III. PROPERTY DISTRIBUTION

The trial court, following the parties’ requests, divided the community property evenly

between Gerald and Ethelda. The trial court awarded Ethelda the family home and the reverse

mortgage on the family home, the Skyline loan proceeds, the TIAA retirement account, the

UBS Investment account (except a portion already withdrawn by Gerald), Ethelda’s deferred

compensation account, Ethelda’s vehicle, half of her pension, and the GESA Credit Union savings

certificates. The trial court awarded Gerald the remaining boat sale proceeds, Gerald’s vehicle,

half of Ethelda’s pension, the silver coins, the amount Gerald had withdrawn from the UBS

investment account, and an equalization payment from Ethelda in the amount of $408,169.20. The

3 No. 58572-3-II

equalization payment equaled half of the difference between the value of the property awarded to

Ethelda and that awarded to Gerald.

IV. SPOUSAL SUPPORT

Neither party requested spousal support, and spousal support was not ordered.

V. ATTORNEY FEE AWARD

Ethelda requested attorney fees based on Gerald’s intransigence. The trial court admitted

into evidence several pretrial orders. First, the trial court admitted the court’s order denying

Gerald’s motion for summary judgment and interlocutory relief and motion to shorten time, which

awarded Ethelda $600 in attorney fees. Ethelda testified that as of the date of trial, she had not

received the attorney fee award. The trial court also admitted its order granting Ethelda’s motion

to strike Gerald’s motion for interlocutory relief, order denying Gerald’s motions, and temporary

family law order. Each of these orders reserved the issue of attorney fees for trial. The trial court

also admitted its order on motion to compel discovery and for attorney fees, order on motion to

compel, and order on review hearing, which required Gerald to pay a $50 per day sanction starting

on May 5, 2023, until the discovery deficiencies were fully cured.

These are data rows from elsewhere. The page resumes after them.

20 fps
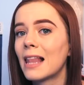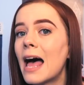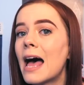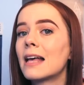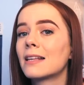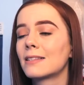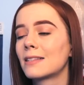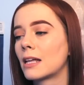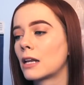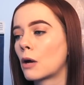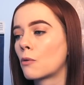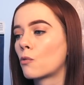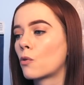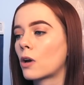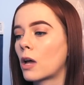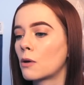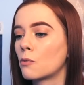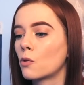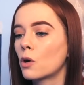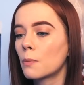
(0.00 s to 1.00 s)
less than
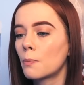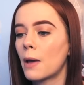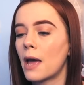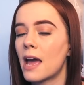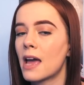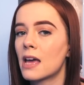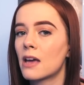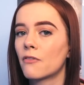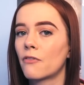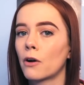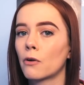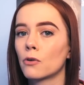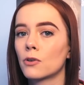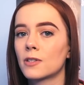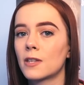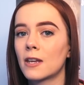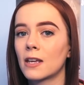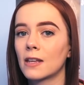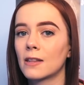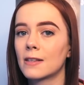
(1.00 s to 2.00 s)
what I would pay if I were
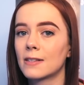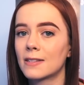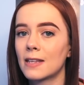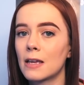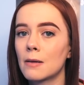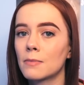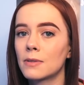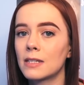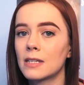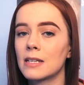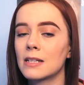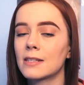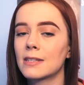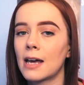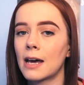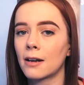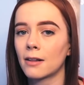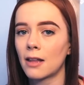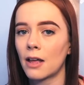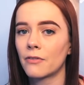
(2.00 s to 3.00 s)
sitting in the same seats
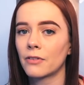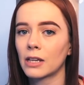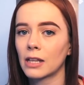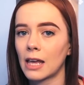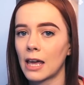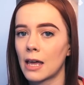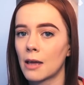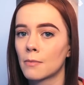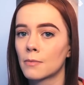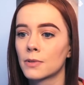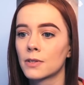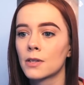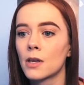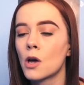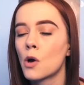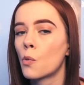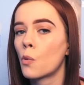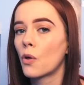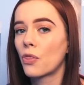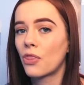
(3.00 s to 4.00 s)
at 11 games
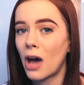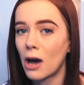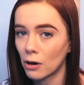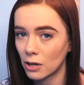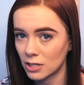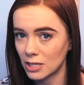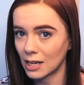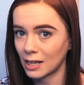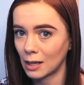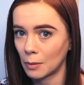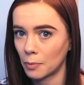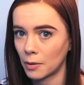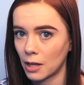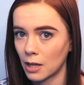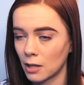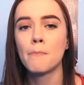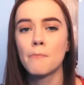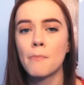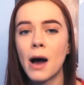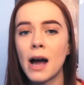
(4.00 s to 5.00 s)
without a ticket
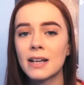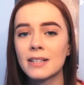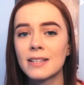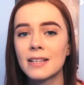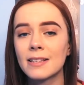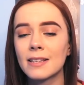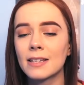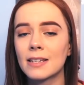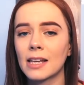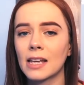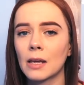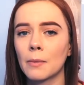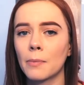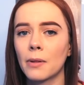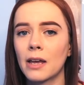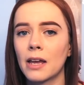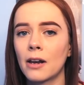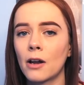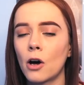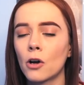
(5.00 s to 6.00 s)
plan. My season ticket
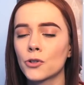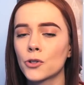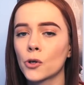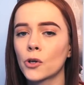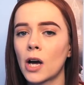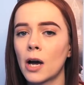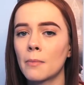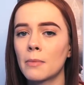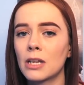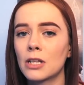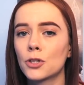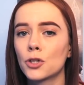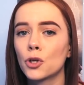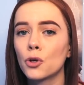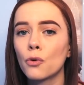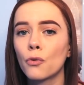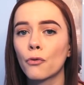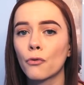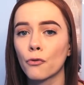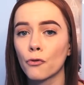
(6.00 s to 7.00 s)
plan also got me
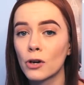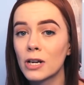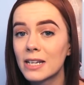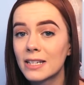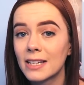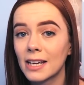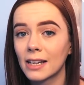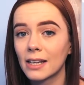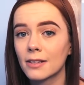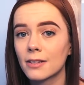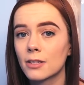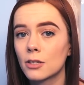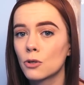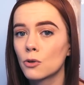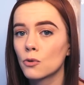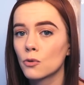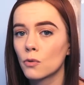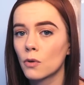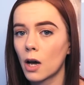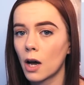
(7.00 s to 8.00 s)
two free tickets
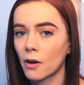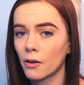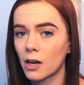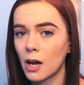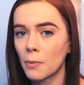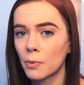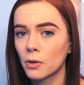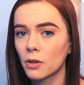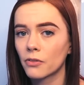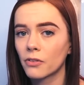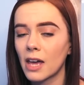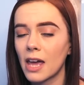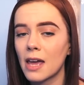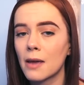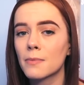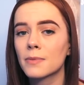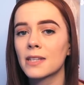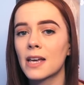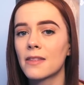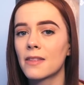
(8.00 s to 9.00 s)
to a couple of
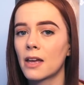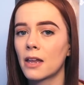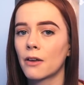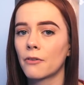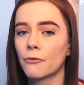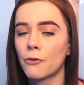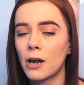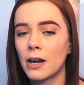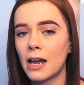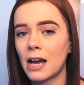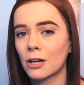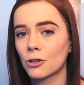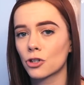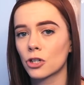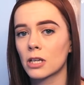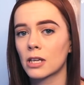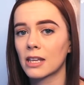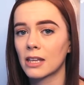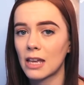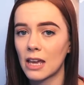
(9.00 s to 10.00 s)
games, and then a friend
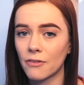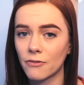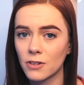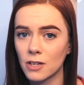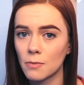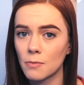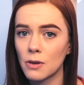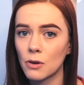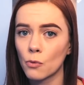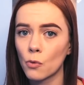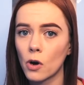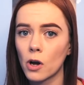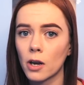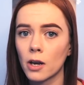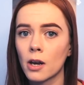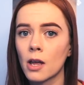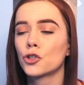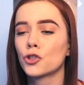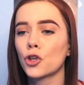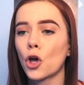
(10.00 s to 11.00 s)
actually gifted me
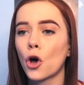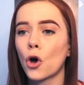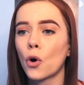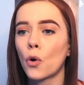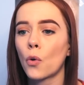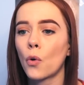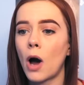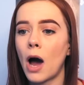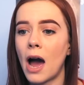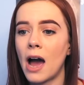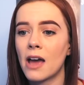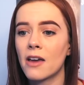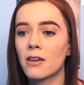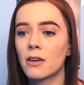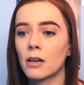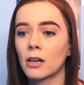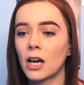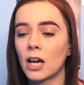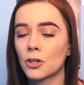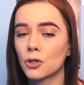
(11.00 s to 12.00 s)
one. So
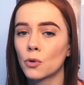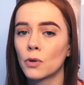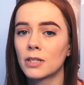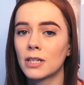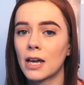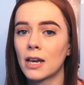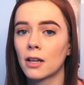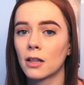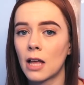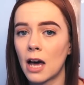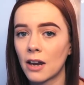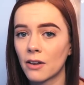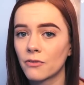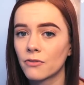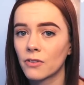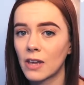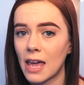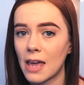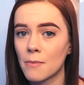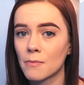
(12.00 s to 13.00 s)
I got to attend a lot
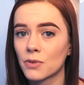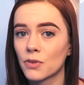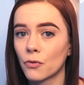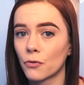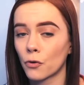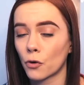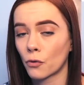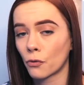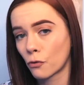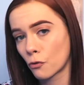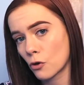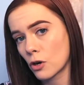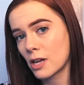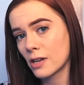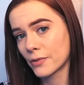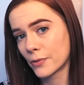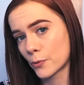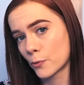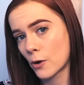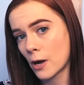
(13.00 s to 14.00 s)
of games for free
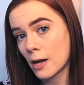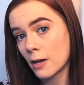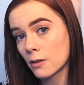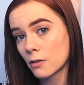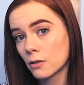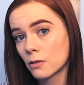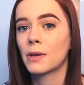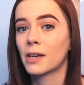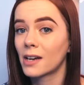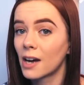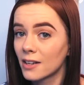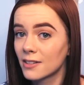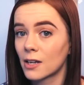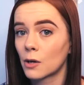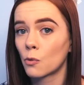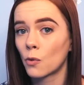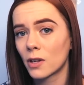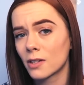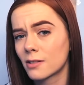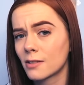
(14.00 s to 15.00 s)
as well because
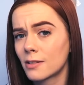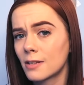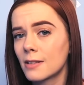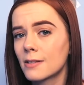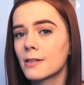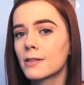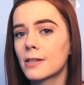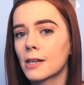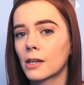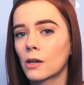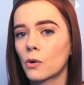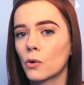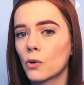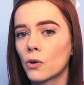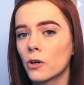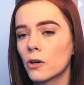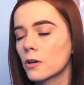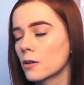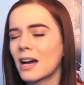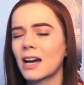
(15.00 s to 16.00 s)
I was a season ticket
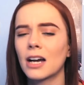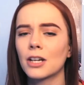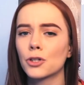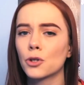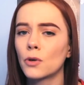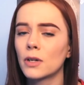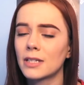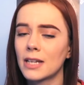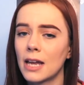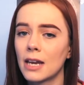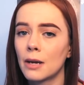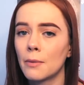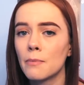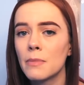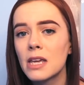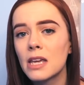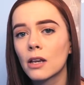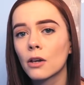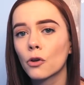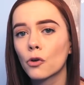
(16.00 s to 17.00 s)
holder. I got to attend a
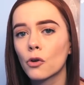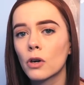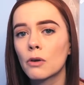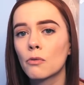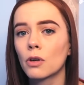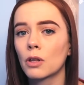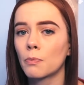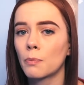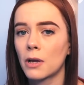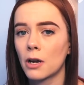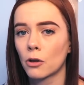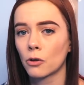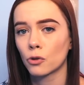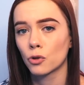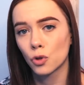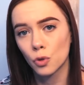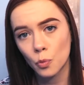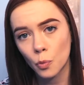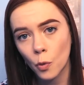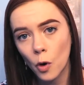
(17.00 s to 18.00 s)
meet and greet with
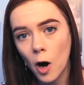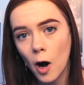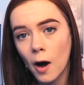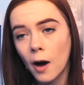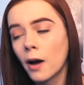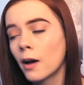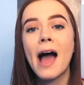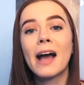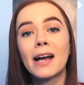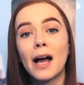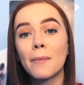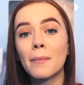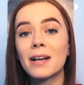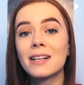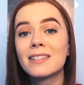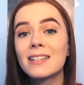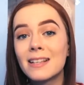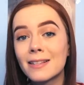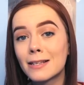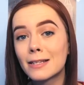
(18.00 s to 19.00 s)
Pierre-Luc Dubois. I got my
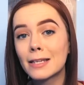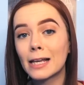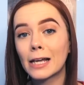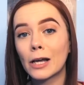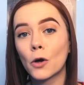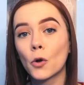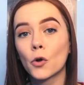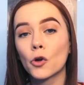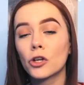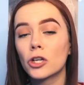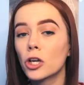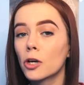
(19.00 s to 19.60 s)
season ticket holder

Ethelda testified at trial that the

missing discovery was never provided.

Gerald testified that he filed the summary judgment motion because when he practiced law

20 years ago, it was permissible to file a summary judgment motion in a dissolution case. Gerald

further argued that he did not comply with the order to compel discovery because the documents

requested were in the family home, which he was not permitted to enter. The trial court awarded

4 No. 58572-3-II

Ethelda $25,000 in attorney fees based on Gerald’s intransigence and $2,950 in sanctions for

failing to provide discovery. The attorney fee award was subtracted from the equalization payment.

ANALYSIS

I. STANDARD OF REVIEW

At issue before us are several aspects of a trial court’s decision in a marriage dissolution

action. With regard to review of dissolution proceedings, the supreme court has observed that

“[t]he emotional and financial interests affected by such decisions are best served by finality.”

In re Marriage of Landry, 103 Wn.2d 807, 809, 699 P.2d 214 (1985). Accordingly, “[t]he spouse

who challenges such decisions bears the heavy burden of showing a manifest abuse of discretion

on the part of the trial court.” Id.